Officially launched in May 2000, six firms, namely Abbott Laboratories, Boehringer-Ingelheim, Bristol-Myers Squibb, gsk, Merck & Co and Roche have been supplying products at heavily-reduced costs to 19 countries globally.
'There is clearly a pressure on the industry to move more in this direction,' says Weekes. 'But the major challenge is in getting the messages across.'
Some have succeeded however, most notably Boehringer-Ingelheim, which scored a real PR coup when it announced that it was providing its anti-retroviral treatment Viramune, which reduces the risk of mother-to-child HIV transmission, free of change for a period of five years to developing countries.
Likewise, Merck & Co stands as a shining beacon within the healthcare sector, most especially for pledging to donate as much of its Mectizan as necessary, for as long as necessary, until river blindness is eliminated as a public health problem. At present this programme, which is the longest running and most successful initiative of its kind, reaches an estimated 30 million people in 33 endemic countries in Africa, Latin American and Yemen.

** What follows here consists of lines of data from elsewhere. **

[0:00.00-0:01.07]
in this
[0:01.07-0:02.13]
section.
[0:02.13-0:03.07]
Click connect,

But if other drugs companies are less vociferous about their ethical activities in the Third World, where are they going wrong?
'The pharmaceutical industry has lost the right to make a profit from life-saving drugs in the Third World and needs to develop a new set of arguments,' says Charlotte Ersboell, director of European healthcare at Manning Selvage and Lee, whose clients include Pharmacia, Pfizer and Eli Lilly.

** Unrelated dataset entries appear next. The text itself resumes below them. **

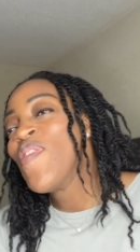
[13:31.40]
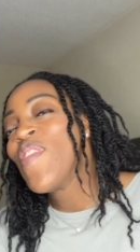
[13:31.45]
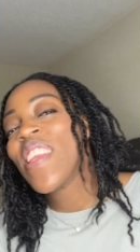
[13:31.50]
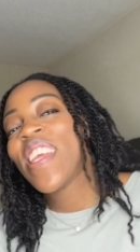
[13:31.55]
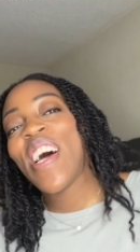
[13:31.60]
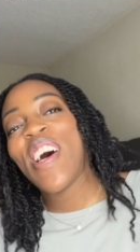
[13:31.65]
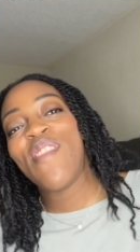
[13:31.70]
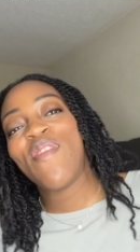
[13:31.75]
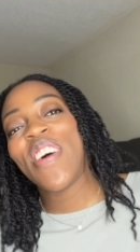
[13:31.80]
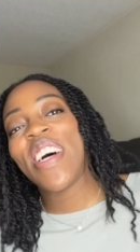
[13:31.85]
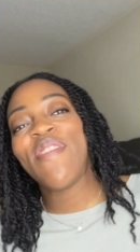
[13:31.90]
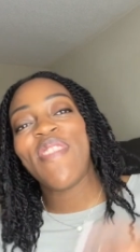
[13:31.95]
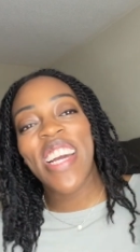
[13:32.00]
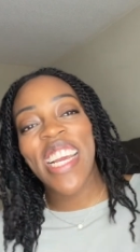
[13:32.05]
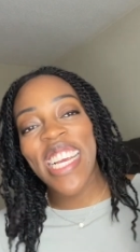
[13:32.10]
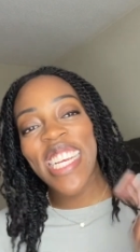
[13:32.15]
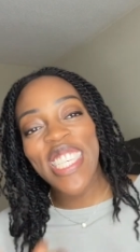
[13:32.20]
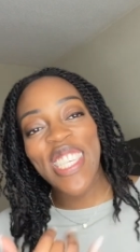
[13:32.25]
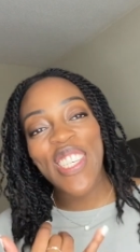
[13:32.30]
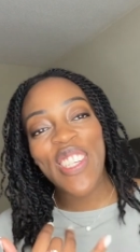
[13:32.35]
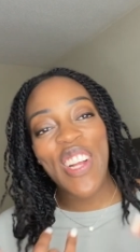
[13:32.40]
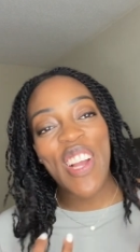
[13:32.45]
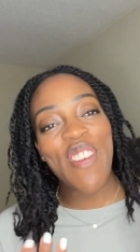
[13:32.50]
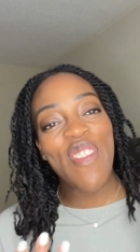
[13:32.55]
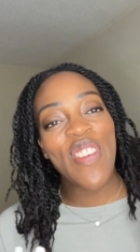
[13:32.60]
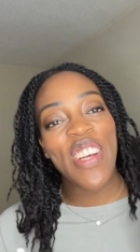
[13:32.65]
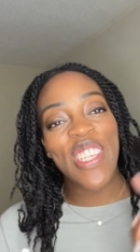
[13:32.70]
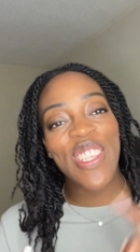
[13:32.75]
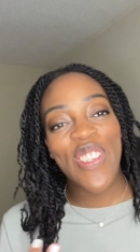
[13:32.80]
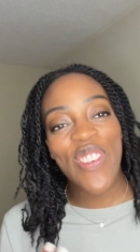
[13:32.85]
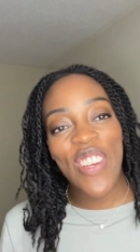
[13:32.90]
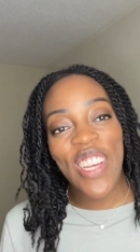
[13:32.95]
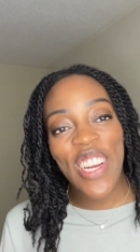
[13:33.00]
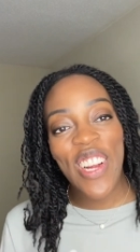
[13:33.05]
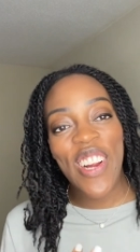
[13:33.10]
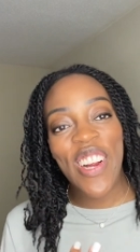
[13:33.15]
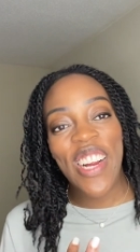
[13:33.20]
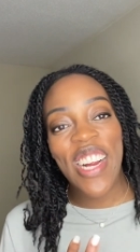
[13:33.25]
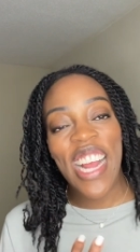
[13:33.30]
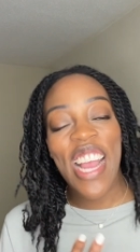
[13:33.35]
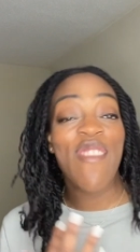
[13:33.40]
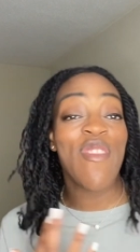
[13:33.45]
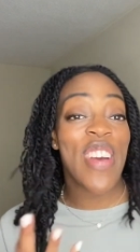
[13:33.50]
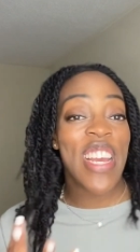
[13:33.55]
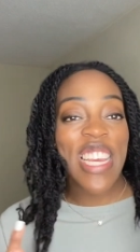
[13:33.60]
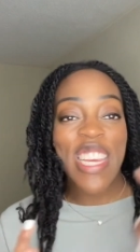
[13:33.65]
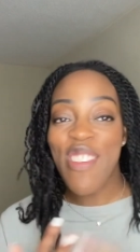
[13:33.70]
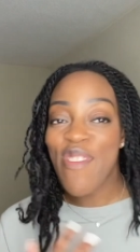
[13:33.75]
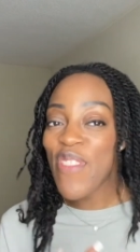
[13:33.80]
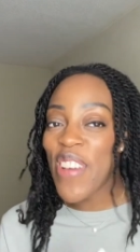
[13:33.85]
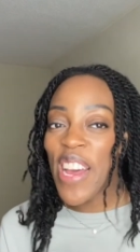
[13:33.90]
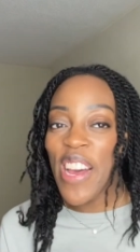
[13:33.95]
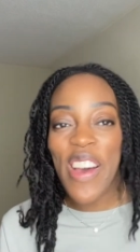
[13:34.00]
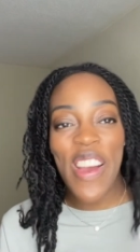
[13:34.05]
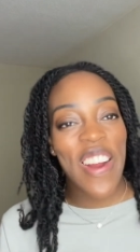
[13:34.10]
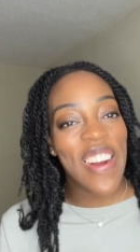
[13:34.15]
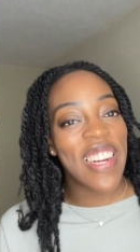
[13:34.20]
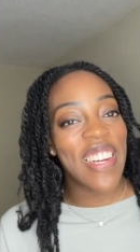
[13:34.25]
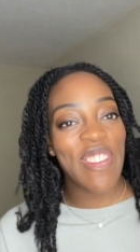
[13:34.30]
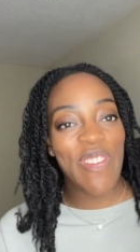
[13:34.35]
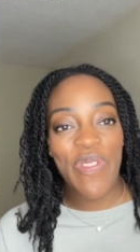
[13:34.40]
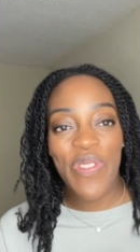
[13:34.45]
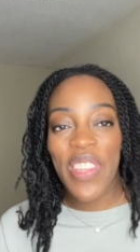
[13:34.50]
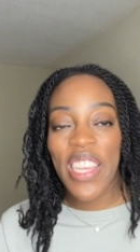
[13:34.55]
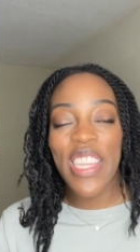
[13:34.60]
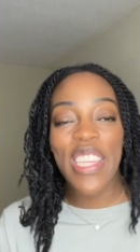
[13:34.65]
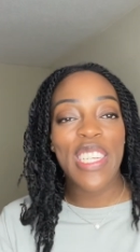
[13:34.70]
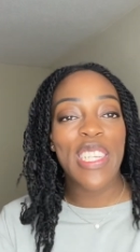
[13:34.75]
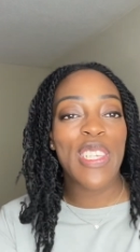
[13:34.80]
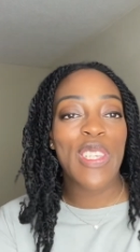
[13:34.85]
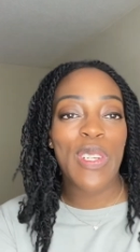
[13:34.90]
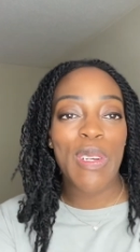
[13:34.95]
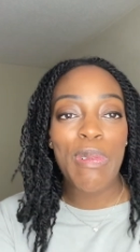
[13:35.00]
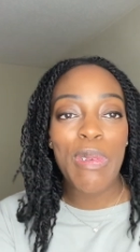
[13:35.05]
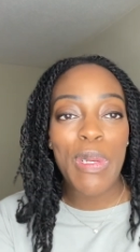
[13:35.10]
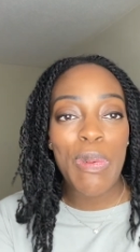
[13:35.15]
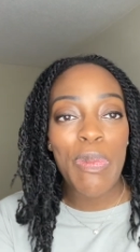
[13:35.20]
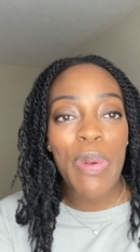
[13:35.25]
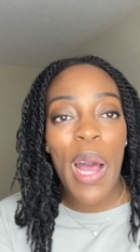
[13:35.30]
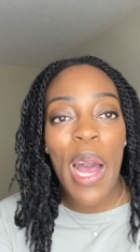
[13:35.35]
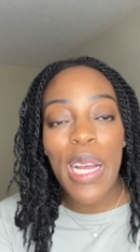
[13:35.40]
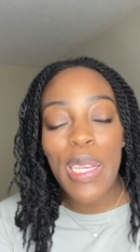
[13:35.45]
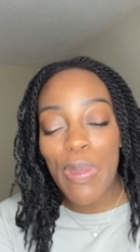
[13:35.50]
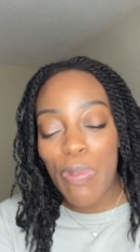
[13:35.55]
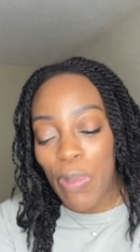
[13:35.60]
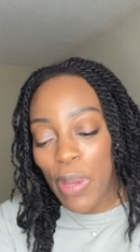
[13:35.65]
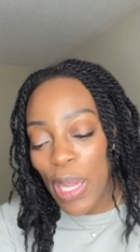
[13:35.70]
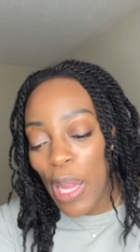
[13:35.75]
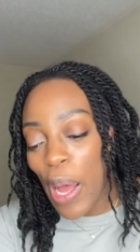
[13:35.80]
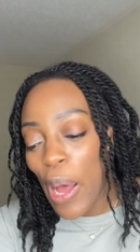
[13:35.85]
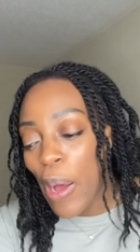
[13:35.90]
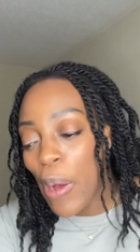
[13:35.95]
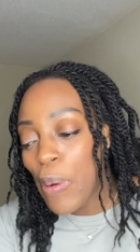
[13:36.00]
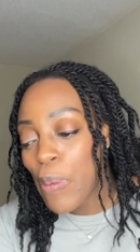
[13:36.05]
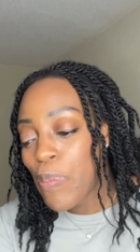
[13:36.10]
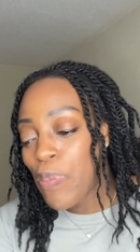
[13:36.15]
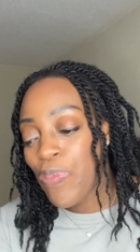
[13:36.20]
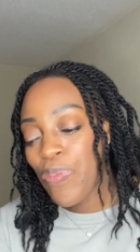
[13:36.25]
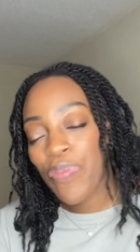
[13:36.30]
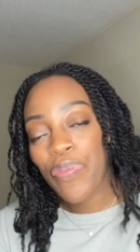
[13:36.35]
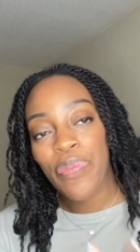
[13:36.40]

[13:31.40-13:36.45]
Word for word: uh, but my Instagram, my Twitter, and my email are in the description box below.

Ersboell states that global drugs manufacturers should be more joined-up in their thinking, integrating PR with investor relations, public affairs and marketing activities.
However, she also highlights that the industry has a massive task ahead to overcome the perception that it is reluctantly adopting improved policies for the developing world, in response to pressure from governments and NGOs.
'And firms can't do that alone, they need PR to create a fair debate and work with powerful third parties,' she says.
Indeed, it is far too easy to make the drugs industry the bogey-man in the current fight against global disease, when clearly other issues, such as patient access, infrastructure and delivery, poverty and political will, all have a role to play.
As Deutsch says: 'We would be entirely willing to work with pharmaceutical companies to make life-saving drugs available at cost in poor countries, while protecting the companies' profit margins in rich countries. We understand that research into the drugs of the future, depends on companies profiting in wealthy markets.'
To turn this situation around, the drugs giants should look to the example of the energy sector and the likes of Shell, and embrace the support of NGOs and other third parties. The image of the big, bad pharma giants would then seem all too far fetched.